Successful PCI of STEMI after Valve-in-valve TAVI with chimney-stenting

Karsten Hug (München)1, T. Rheude (München)1, M. Joner (München)1, S. Cassese (München)1, E. Xhepa (München)1

1Deutsches Herzzentrum München Klinik für Herz- und Kreislauferkrankungen München, Deutschland

 

Background

Transcatheter aortic valve implantation (TAVI) within failed surgical bioprosthesis (referred to as valve-in-valve; ViV) has become an established treatment option over the last years. Although less invasive than re-operations, these procedures require careful patient selection and detailed pre-procedural planning. Certain risks, including coronary obstruction (CO) need to be considered. Deployment of a “prophylactic” coronary stent (referred to as chimney-stenting) in case of a high risk for coronary obstruction has become popular over time. Cases with acute coronary syndrome after chimney-stenting are rare and technical options are not standardized to date. Moreover, data on the intensity and duration of antithrombotic therapy after chimney-stenting are scarce.  

 

Case report

A 73-year-old female patient was admitted for elective valve-in-valve TAVI after restenosis of a SJM Trifecta Bioprothesis (#19) implanted six years earlier. Previous medical diagnoses only included early childhood brain damage with intellectual disability. Hemodynamically relevant coronary stenoses were excluded in an earlier coronary angiography. Due to a small distance of only 5,4 mm between the ostium of the left main stem and the Trifecta Bioprosthesis, the procedure had a high risk of acute coronary artery obstruction. Successful TAVI procedure was performed with a Boston Acurate Neo S valve. To avoid coronary obstruction chimney-stenting with a 3,5x28 mm Xience stent was performed after valve deployment. An antithrombotic therapy with a NOAC and Clopidogrel (for at least 6 months) was recommended.

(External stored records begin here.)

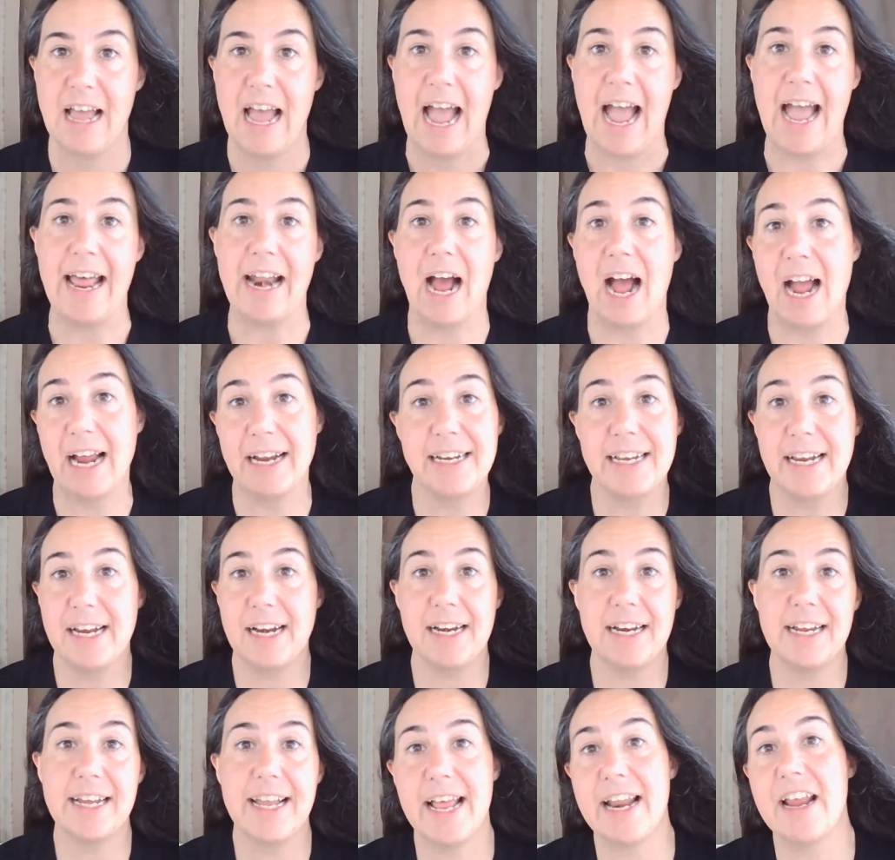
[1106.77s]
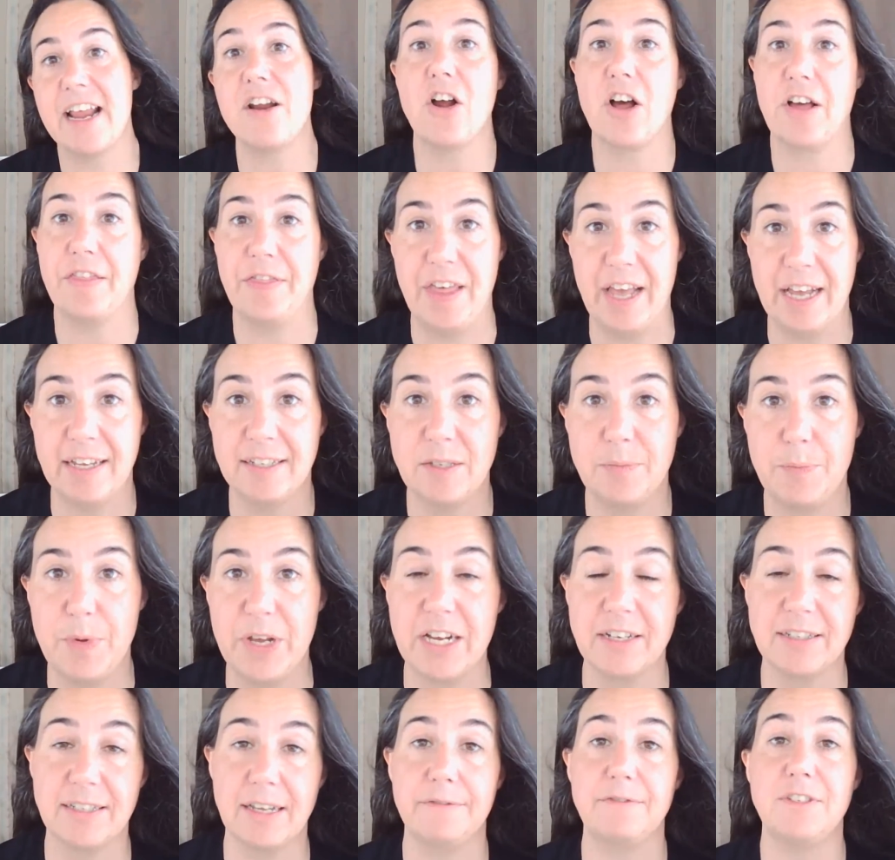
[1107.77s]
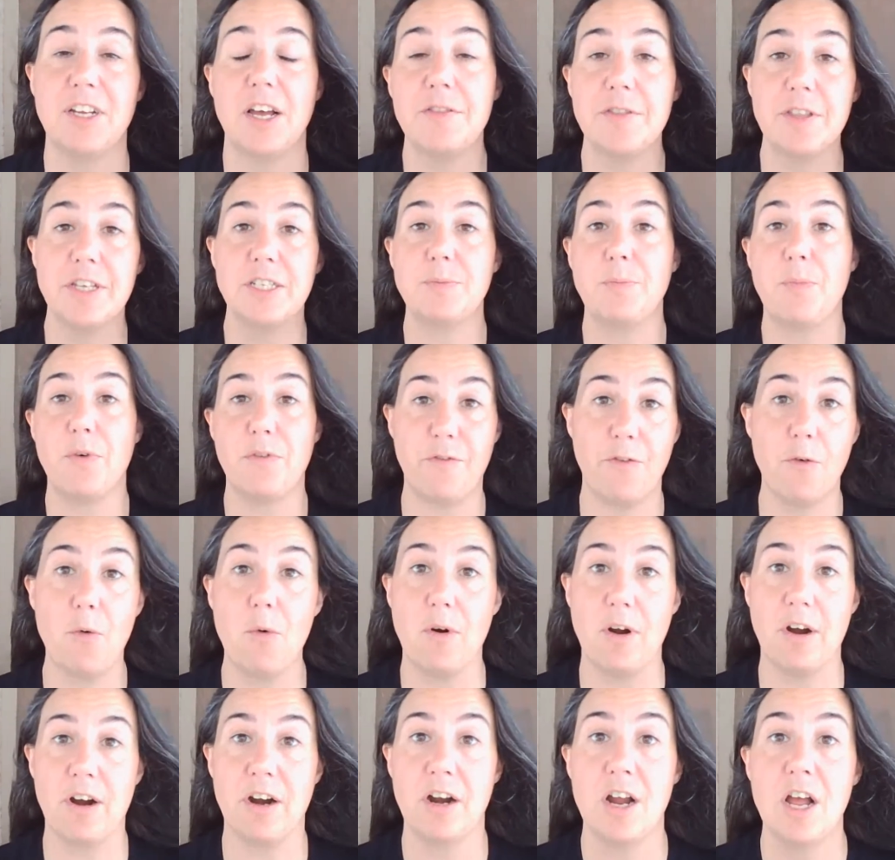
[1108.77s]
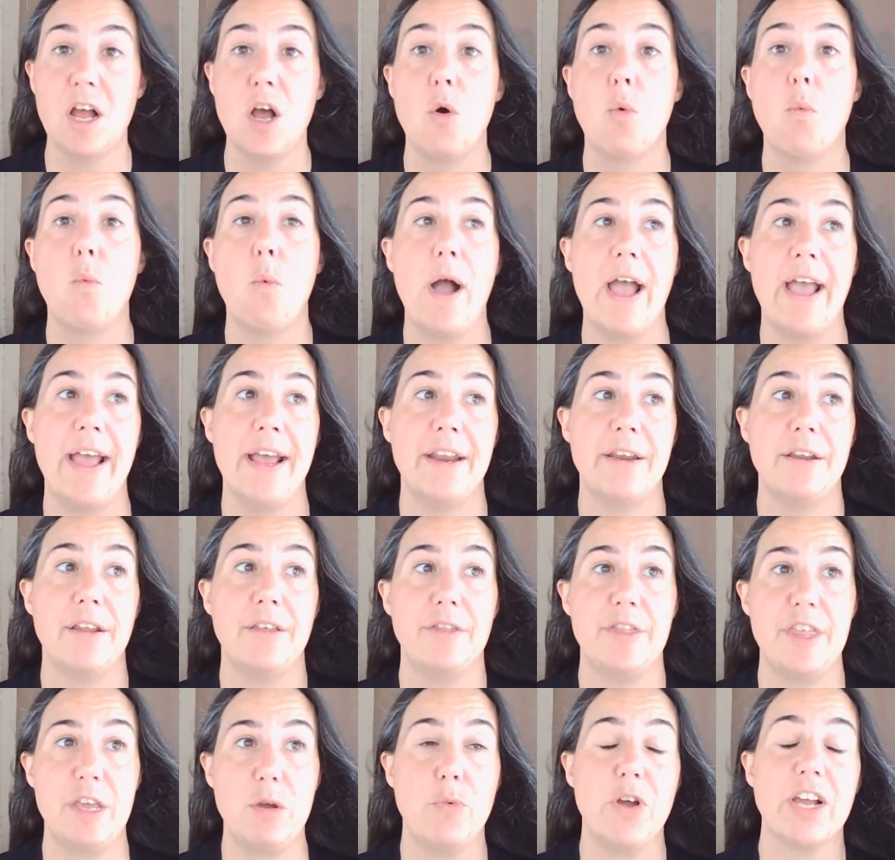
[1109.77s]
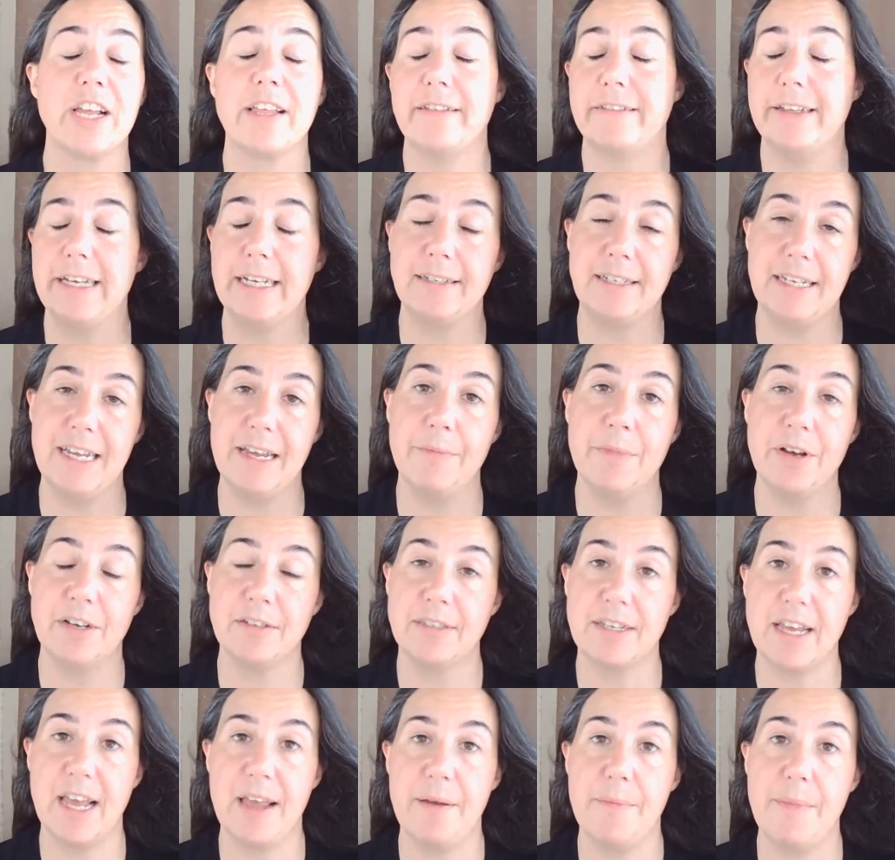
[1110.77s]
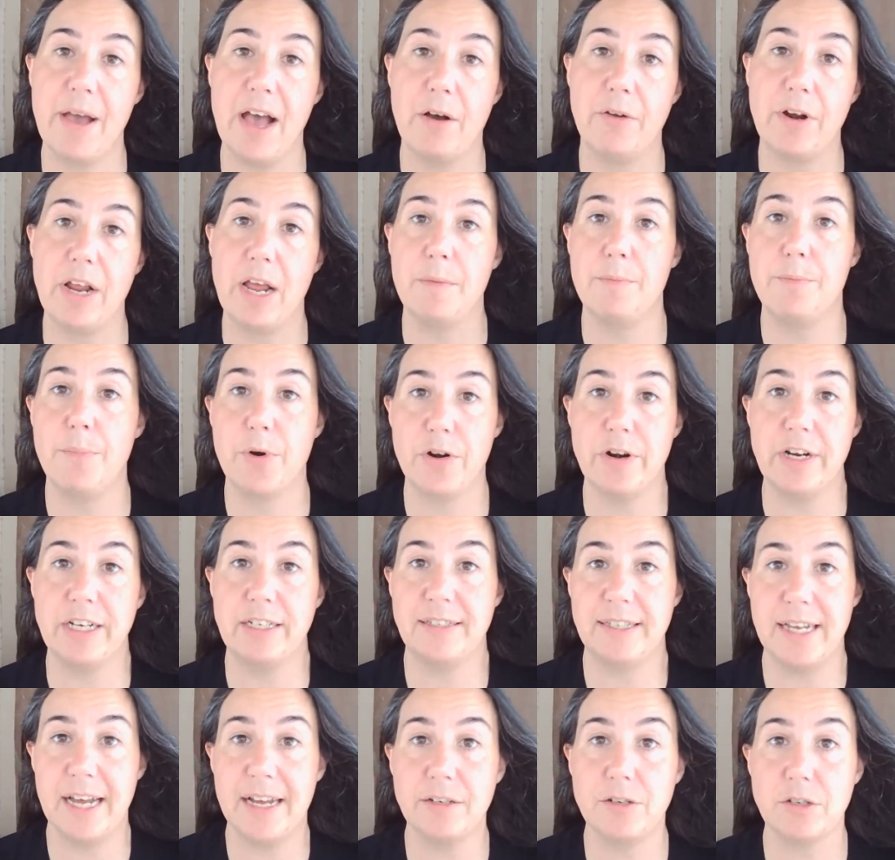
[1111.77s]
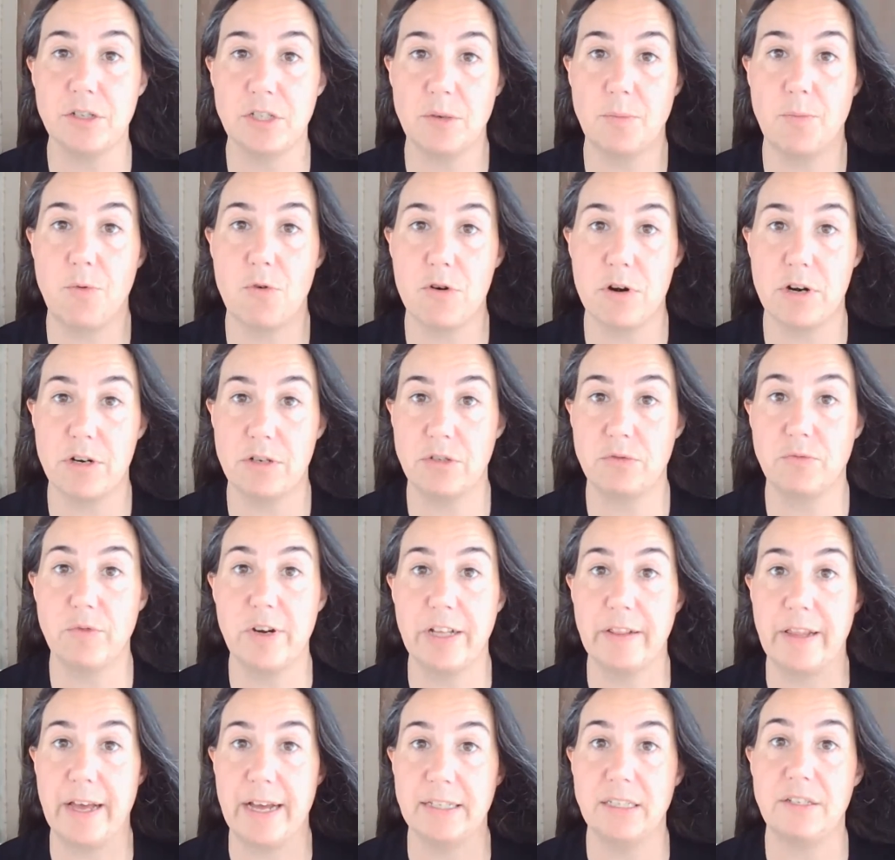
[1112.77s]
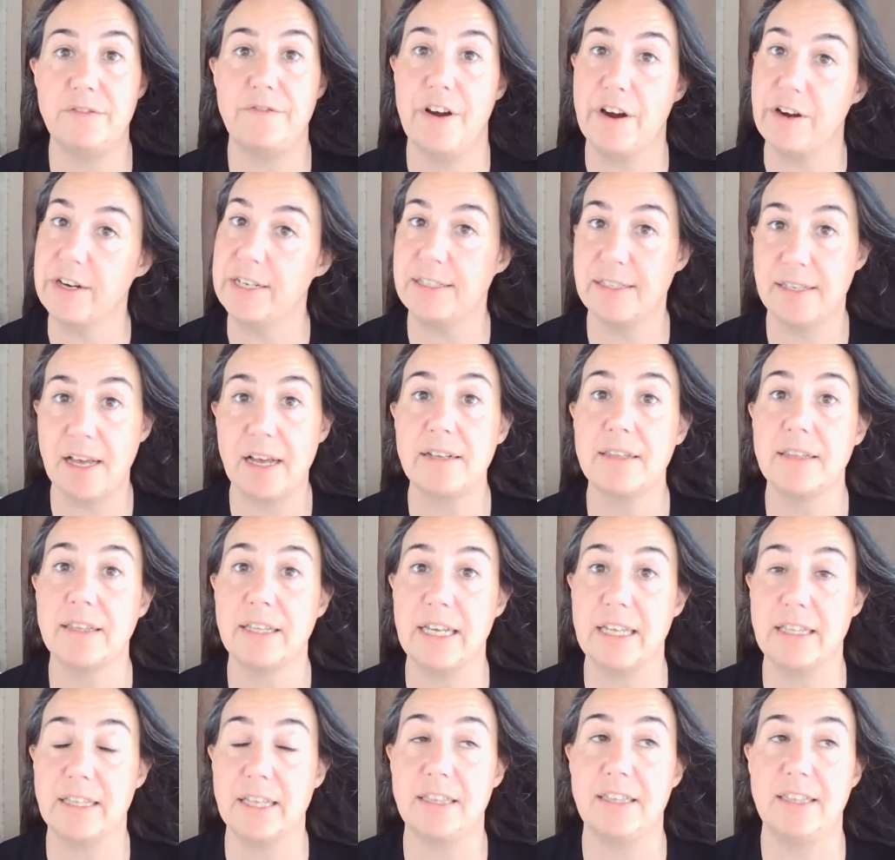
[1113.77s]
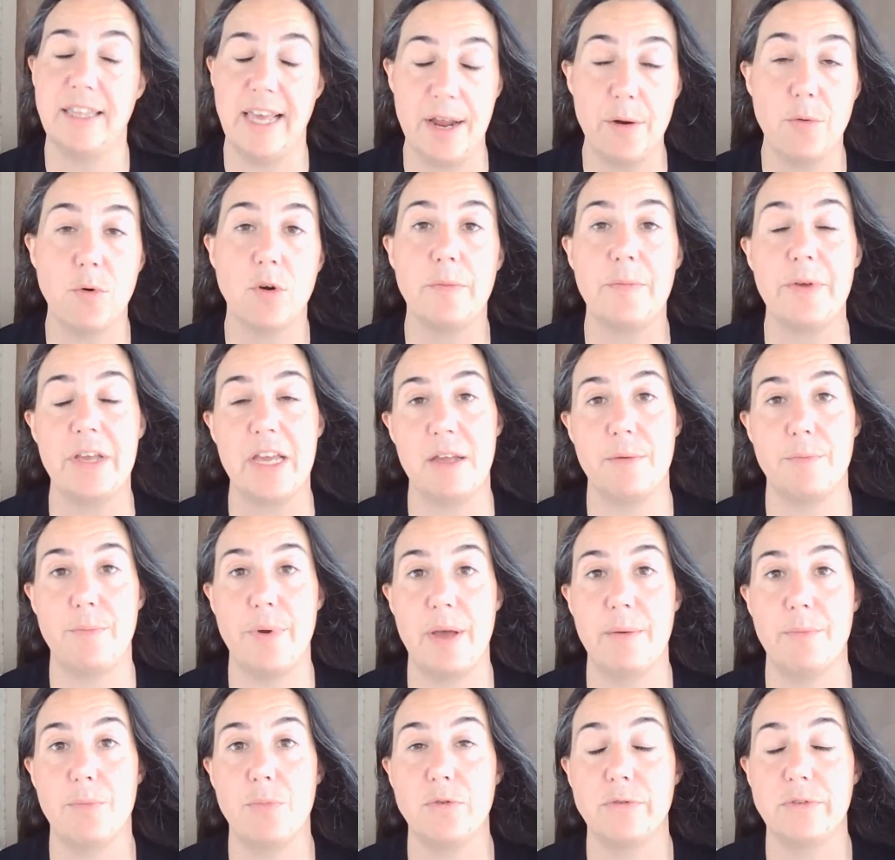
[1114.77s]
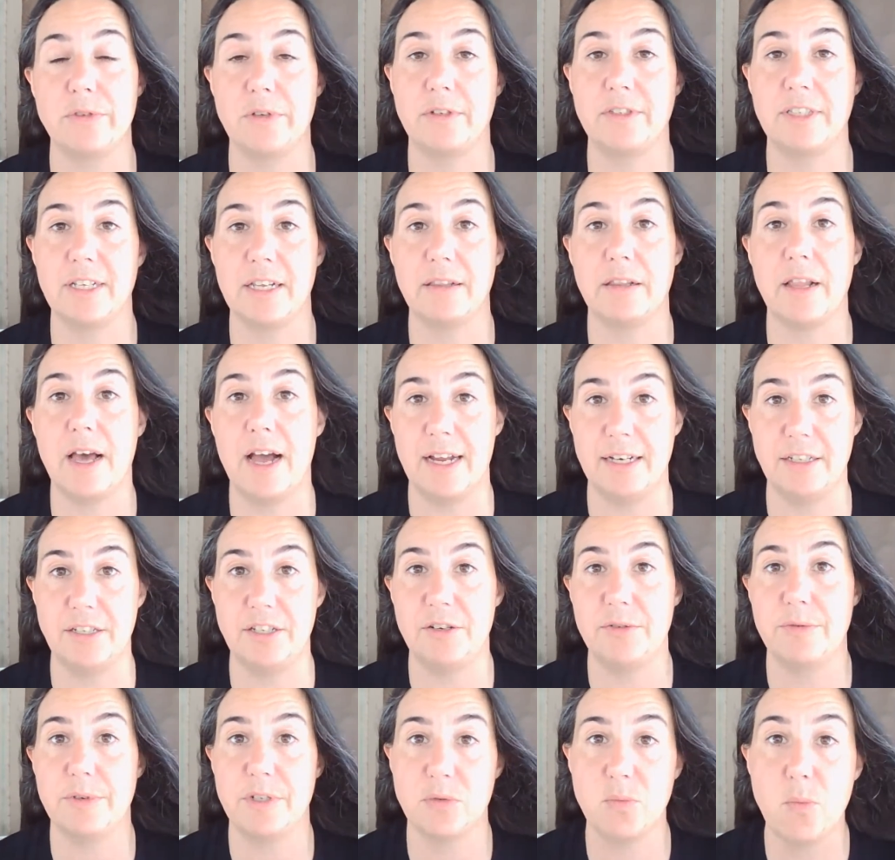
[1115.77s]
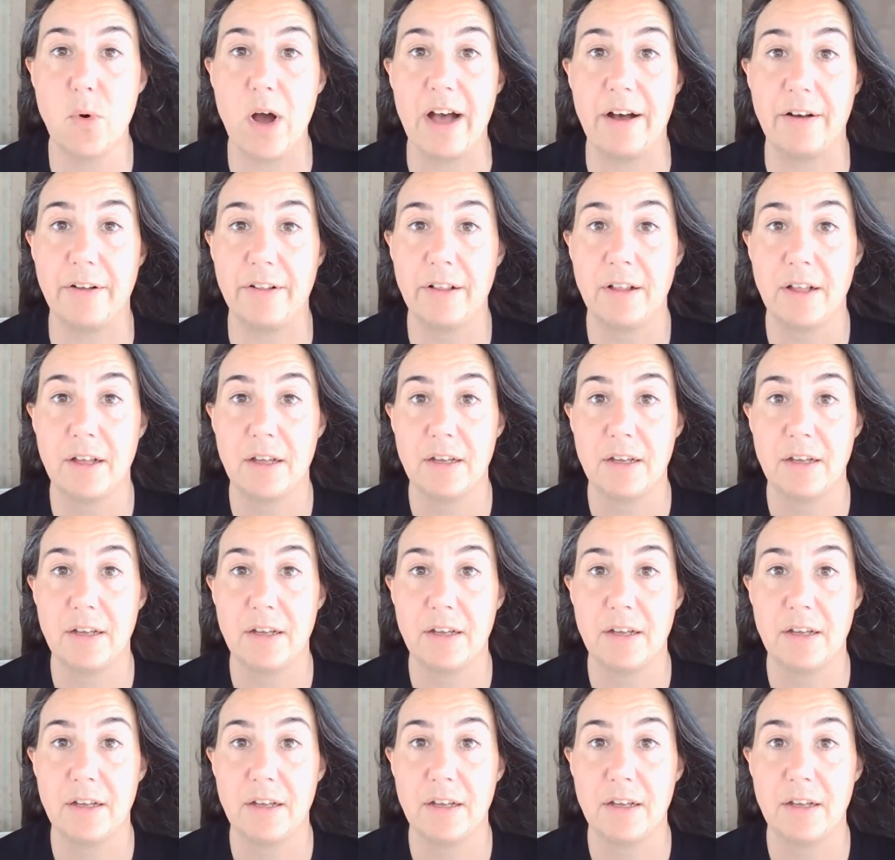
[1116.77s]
And I needed to get in on this because I've done this before, when the WikiLeaks emails came out and Bernie Sanders supporters realized very suddenly that they were being bamboozled and lied to as well,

Ten months later, the patient was admitted to our chest-pain-unit with acute ST-elevation myocardial infarction (STEMI). Immediate coronary angiography showed a thrombotic occlusion of the left anterior descending artery due to stent thrombosis. Percutaneous coronary intervention with recanalization, PTCA and stenting (3.0x28mm) was performed with a good angiographic result. Technical issues due to chimney-stenting will be presented in case of acceptation of this case report. Patient was discharged with a triple therapie with a NOAC plus Aspirin and Clopidogrel for at least 12 months.

 

Conclusion

We present a rare case of acute STEMI after chimney-stenting in the setting of Valve-in-valve TAVI. Although, coronary access was challenging, successful PCI was performed with a good angiographic result. This case report further illuminates the technical challenges when re-access after chimney-stenting is necessary and gives the option to discuss optimal antithrombotic therapy in this patient population.